*** Begin section ***
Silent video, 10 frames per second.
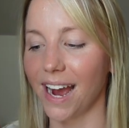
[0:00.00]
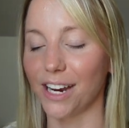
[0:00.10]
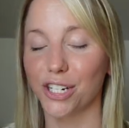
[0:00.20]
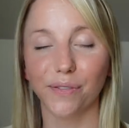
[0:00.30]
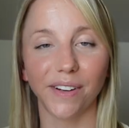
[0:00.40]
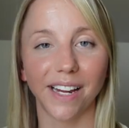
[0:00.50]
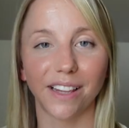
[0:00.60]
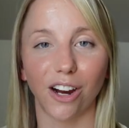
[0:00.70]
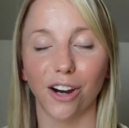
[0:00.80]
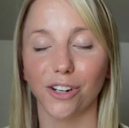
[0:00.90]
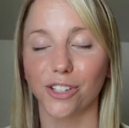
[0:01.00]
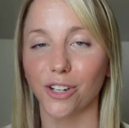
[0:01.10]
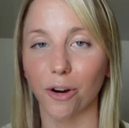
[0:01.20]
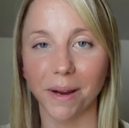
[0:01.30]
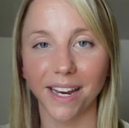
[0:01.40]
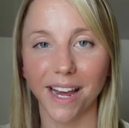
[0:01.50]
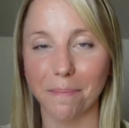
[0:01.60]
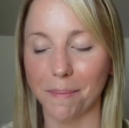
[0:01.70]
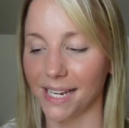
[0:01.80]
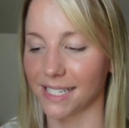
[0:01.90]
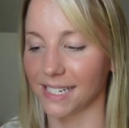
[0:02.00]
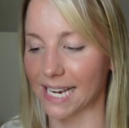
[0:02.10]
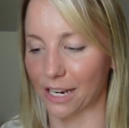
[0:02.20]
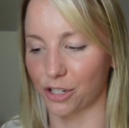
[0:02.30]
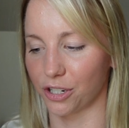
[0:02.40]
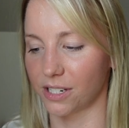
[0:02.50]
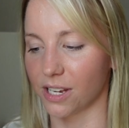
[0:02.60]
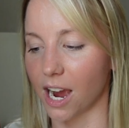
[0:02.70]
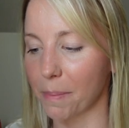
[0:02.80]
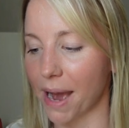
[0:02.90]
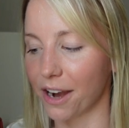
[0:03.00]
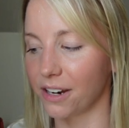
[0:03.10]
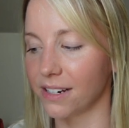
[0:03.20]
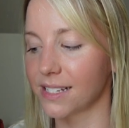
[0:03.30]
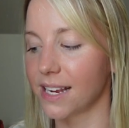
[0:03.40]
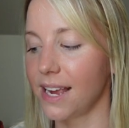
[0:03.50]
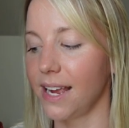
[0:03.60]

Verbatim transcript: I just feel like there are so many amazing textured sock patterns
*** End section ***
*** Begin section ***
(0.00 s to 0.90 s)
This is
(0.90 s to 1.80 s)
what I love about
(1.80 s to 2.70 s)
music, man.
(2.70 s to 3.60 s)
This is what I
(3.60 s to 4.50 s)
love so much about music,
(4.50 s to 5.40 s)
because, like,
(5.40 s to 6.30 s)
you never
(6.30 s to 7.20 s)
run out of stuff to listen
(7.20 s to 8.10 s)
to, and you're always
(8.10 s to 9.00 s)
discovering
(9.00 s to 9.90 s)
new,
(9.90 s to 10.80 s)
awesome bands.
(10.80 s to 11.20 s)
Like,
*** End section ***
YOUR ASSIGNMENT:
Go to the line above holding "Silent video, 10 frames per second.", then copy exactly each line down to and including the one holding "Verbatim transcript: I", leaving pictures out.

SOLUTION TO THE PROBLEM:
Silent video, 10 frames per second.
[0:00.00]
[0:00.10]
[0:00.20]
[0:00.30]
[0:00.40]
[0:00.50]
[0:00.60]
[0:00.70]
[0:00.80]
[0:00.90]
[0:01.00]
[0:01.10]
[0:01.20]
[0:01.30]
[0:01.40]
[0:01.50]
[0:01.60]
[0:01.70]
[0:01.80]
[0:01.90]
[0:02.00]
[0:02.10]
[0:02.20]
[0:02.30]
[0:02.40]
[0:02.50]
[0:02.60]
[0:02.70]
[0:02.80]
[0:02.90]
[0:03.00]
[0:03.10]
[0:03.20]
[0:03.30]
[0:03.40]
[0:03.50]
[0:03.60]

Verbatim transcript: I just feel like there are so many amazing textured sock patterns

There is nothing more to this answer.